Dataset entries:
--- START ---

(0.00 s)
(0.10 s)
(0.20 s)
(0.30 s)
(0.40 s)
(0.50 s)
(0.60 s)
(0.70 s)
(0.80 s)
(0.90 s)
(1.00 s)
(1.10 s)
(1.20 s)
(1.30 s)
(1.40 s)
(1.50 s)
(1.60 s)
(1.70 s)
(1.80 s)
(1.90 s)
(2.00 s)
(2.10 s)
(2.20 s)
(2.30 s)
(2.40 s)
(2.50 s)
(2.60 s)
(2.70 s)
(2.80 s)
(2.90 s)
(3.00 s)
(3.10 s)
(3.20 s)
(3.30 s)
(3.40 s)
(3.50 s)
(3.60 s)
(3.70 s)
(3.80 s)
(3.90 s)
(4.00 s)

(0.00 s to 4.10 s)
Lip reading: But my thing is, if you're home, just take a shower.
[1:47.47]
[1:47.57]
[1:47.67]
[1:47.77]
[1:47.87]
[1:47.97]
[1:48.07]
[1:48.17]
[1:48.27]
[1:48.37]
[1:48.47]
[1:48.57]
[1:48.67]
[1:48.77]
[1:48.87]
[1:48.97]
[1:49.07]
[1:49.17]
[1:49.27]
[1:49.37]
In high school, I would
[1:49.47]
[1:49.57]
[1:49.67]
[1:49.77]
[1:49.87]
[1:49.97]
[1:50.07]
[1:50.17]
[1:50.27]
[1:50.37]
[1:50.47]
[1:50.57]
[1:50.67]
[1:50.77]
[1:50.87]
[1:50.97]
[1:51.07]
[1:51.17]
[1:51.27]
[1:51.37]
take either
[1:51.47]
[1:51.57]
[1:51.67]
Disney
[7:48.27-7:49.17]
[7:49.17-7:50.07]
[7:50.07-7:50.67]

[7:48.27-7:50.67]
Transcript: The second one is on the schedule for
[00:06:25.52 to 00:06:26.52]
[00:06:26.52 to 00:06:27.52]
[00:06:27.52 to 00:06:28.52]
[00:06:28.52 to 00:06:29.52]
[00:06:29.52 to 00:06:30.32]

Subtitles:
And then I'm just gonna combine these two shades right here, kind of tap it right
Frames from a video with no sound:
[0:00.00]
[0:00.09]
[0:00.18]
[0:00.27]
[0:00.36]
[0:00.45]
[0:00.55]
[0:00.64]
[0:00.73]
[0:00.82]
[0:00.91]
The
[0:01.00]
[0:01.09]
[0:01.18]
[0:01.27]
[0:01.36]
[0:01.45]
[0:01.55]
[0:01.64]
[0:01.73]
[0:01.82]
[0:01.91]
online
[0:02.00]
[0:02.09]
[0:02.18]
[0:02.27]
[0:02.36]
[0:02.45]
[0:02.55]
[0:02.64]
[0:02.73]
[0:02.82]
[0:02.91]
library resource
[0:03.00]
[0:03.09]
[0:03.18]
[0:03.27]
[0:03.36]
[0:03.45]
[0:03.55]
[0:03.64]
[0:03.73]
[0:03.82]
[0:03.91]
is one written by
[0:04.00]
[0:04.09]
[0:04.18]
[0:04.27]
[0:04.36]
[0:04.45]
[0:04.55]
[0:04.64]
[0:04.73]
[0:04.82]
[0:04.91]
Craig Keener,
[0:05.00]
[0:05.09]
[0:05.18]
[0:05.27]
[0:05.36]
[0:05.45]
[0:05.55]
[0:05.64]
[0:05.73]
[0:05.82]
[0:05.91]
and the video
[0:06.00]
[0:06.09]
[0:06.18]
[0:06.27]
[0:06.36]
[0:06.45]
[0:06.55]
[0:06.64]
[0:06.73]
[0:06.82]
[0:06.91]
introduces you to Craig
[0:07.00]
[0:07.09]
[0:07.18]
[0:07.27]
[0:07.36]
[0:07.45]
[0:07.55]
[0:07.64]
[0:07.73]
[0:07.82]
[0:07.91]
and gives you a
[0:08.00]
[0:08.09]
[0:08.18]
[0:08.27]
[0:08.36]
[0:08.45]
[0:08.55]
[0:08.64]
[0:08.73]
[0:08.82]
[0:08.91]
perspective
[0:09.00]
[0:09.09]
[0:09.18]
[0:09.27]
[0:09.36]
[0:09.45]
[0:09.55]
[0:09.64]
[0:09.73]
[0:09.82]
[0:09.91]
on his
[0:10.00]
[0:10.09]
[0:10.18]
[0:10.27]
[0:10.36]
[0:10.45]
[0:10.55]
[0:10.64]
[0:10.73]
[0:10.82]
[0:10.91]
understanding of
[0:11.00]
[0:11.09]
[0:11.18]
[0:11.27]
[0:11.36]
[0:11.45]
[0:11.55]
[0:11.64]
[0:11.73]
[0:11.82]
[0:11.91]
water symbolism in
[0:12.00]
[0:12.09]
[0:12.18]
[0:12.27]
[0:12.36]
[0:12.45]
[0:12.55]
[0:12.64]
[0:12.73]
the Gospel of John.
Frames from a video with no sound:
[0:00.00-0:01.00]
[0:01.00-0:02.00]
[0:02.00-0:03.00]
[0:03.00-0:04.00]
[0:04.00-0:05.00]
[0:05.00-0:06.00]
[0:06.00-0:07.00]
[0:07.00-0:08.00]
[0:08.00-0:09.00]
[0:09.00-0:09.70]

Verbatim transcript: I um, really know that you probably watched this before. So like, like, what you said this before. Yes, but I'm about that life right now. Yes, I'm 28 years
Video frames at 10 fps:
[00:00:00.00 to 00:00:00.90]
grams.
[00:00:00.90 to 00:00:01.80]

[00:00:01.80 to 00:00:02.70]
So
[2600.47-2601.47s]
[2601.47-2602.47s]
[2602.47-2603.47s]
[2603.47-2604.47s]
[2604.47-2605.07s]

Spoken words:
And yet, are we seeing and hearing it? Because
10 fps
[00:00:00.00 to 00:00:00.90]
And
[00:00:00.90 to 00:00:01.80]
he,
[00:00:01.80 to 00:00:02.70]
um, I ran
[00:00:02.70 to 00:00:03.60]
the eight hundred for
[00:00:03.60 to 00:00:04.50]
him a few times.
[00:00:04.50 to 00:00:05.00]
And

--- END ---

_Task directions:_
An exact repetition of all the records above is required.

_Output for this task:_
(0.00 s)
(0.10 s)
(0.20 s)
(0.30 s)
(0.40 s)
(0.50 s)
(0.60 s)
(0.70 s)
(0.80 s)
(0.90 s)
(1.00 s)
(1.10 s)
(1.20 s)
(1.30 s)
(1.40 s)
(1.50 s)
(1.60 s)
(1.70 s)
(1.80 s)
(1.90 s)
(2.00 s)
(2.10 s)
(2.20 s)
(2.30 s)
(2.40 s)
(2.50 s)
(2.60 s)
(2.70 s)
(2.80 s)
(2.90 s)
(3.00 s)
(3.10 s)
(3.20 s)
(3.30 s)
(3.40 s)
(3.50 s)
(3.60 s)
(3.70 s)
(3.80 s)
(3.90 s)
(4.00 s)

(0.00 s to 4.10 s)
Lip reading: But my thing is, if you're home, just take a shower.
[1:47.47]
[1:47.57]
[1:47.67]
[1:47.77]
[1:47.87]
[1:47.97]
[1:48.07]
[1:48.17]
[1:48.27]
[1:48.37]
[1:48.47]
[1:48.57]
[1:48.67]
[1:48.77]
[1:48.87]
[1:48.97]
[1:49.07]
[1:49.17]
[1:49.27]
[1:49.37]
In high school, I would
[1:49.47]
[1:49.57]
[1:49.67]
[1:49.77]
[1:49.87]
[1:49.97]
[1:50.07]
[1:50.17]
[1:50.27]
[1:50.37]
[1:50.47]
[1:50.57]
[1:50.67]
[1:50.77]
[1:50.87]
[1:50.97]
[1:51.07]
[1:51.17]
[1:51.27]
[1:51.37]
take either
[1:51.47]
[1:51.57]
[1:51.67]
Disney
[7:48.27-7:49.17]
[7:49.17-7:50.07]
[7:50.07-7:50.67]

[7:48.27-7:50.67]
Transcript: The second one is on the schedule for
[00:06:25.52 to 00:06:26.52]
[00:06:26.52 to 00:06:27.52]
[00:06:27.52 to 00:06:28.52]
[00:06:28.52 to 00:06:29.52]
[00:06:29.52 to 00:06:30.32]

Subtitles:
And then I'm just gonna combine these two shades right here, kind of tap it right
Frames from a video with no sound:
[0:00.00]
[0:00.09]
[0:00.18]
[0:00.27]
[0:00.36]
[0:00.45]
[0:00.55]
[0:00.64]
[0:00.73]
[0:00.82]
[0:00.91]
The
[0:01.00]
[0:01.09]
[0:01.18]
[0:01.27]
[0:01.36]
[0:01.45]
[0:01.55]
[0:01.64]
[0:01.73]
[0:01.82]
[0:01.91]
online
[0:02.00]
[0:02.09]
[0:02.18]
[0:02.27]
[0:02.36]
[0:02.45]
[0:02.55]
[0:02.64]
[0:02.73]
[0:02.82]
[0:02.91]
library resource
[0:03.00]
[0:03.09]
[0:03.18]
[0:03.27]
[0:03.36]
[0:03.45]
[0:03.55]
[0:03.64]
[0:03.73]
[0:03.82]
[0:03.91]
is one written by
[0:04.00]
[0:04.09]
[0:04.18]
[0:04.27]
[0:04.36]
[0:04.45]
[0:04.55]
[0:04.64]
[0:04.73]
[0:04.82]
[0:04.91]
Craig Keener,
[0:05.00]
[0:05.09]
[0:05.18]
[0:05.27]
[0:05.36]
[0:05.45]
[0:05.55]
[0:05.64]
[0:05.73]
[0:05.82]
[0:05.91]
and the video
[0:06.00]
[0:06.09]
[0:06.18]
[0:06.27]
[0:06.36]
[0:06.45]
[0:06.55]
[0:06.64]
[0:06.73]
[0:06.82]
[0:06.91]
introduces you to Craig
[0:07.00]
[0:07.09]
[0:07.18]
[0:07.27]
[0:07.36]
[0:07.45]
[0:07.55]
[0:07.64]
[0:07.73]
[0:07.82]
[0:07.91]
and gives you a
[0:08.00]
[0:08.09]
[0:08.18]
[0:08.27]
[0:08.36]
[0:08.45]
[0:08.55]
[0:08.64]
[0:08.73]
[0:08.82]
[0:08.91]
perspective
[0:09.00]
[0:09.09]
[0:09.18]
[0:09.27]
[0:09.36]
[0:09.45]
[0:09.55]
[0:09.64]
[0:09.73]
[0:09.82]
[0:09.91]
on his
[0:10.00]
[0:10.09]
[0:10.18]
[0:10.27]
[0:10.36]
[0:10.45]
[0:10.55]
[0:10.64]
[0:10.73]
[0:10.82]
[0:10.91]
understanding of
[0:11.00]
[0:11.09]
[0:11.18]
[0:11.27]
[0:11.36]
[0:11.45]
[0:11.55]
[0:11.64]
[0:11.73]
[0:11.82]
[0:11.91]
water symbolism in
[0:12.00]
[0:12.09]
[0:12.18]
[0:12.27]
[0:12.36]
[0:12.45]
[0:12.55]
[0:12.64]
[0:12.73]
the Gospel of John.
Frames from a video with no sound:
[0:00.00-0:01.00]
[0:01.00-0:02.00]
[0:02.00-0:03.00]
[0:03.00-0:04.00]
[0:04.00-0:05.00]
[0:05.00-0:06.00]
[0:06.00-0:07.00]
[0:07.00-0:08.00]
[0:08.00-0:09.00]
[0:09.00-0:09.70]

Verbatim transcript: I um, really know that you probably watched this before. So like, like, what you said this before. Yes, but I'm about that life right now. Yes, I'm 28 years
Video frames at 10 fps:
[00:00:00.00 to 00:00:00.90]
grams.
[00:00:00.90 to 00:00:01.80]

[00:00:01.80 to 00:00:02.70]
So
[2600.47-2601.47s]
[2601.47-2602.47s]
[2602.47-2603.47s]
[2603.47-2604.47s]
[2604.47-2605.07s]

Spoken words:
And yet, are we seeing and hearing it? Because
10 fps
[00:00:00.00 to 00:00:00.90]
And
[00:00:00.90 to 00:00:01.80]
he,
[00:00:01.80 to 00:00:02.70]
um, I ran
[00:00:02.70 to 00:00:03.60]
the eight hundred for
[00:00:03.60 to 00:00:04.50]
him a few times.
[00:00:04.50 to 00:00:05.00]
And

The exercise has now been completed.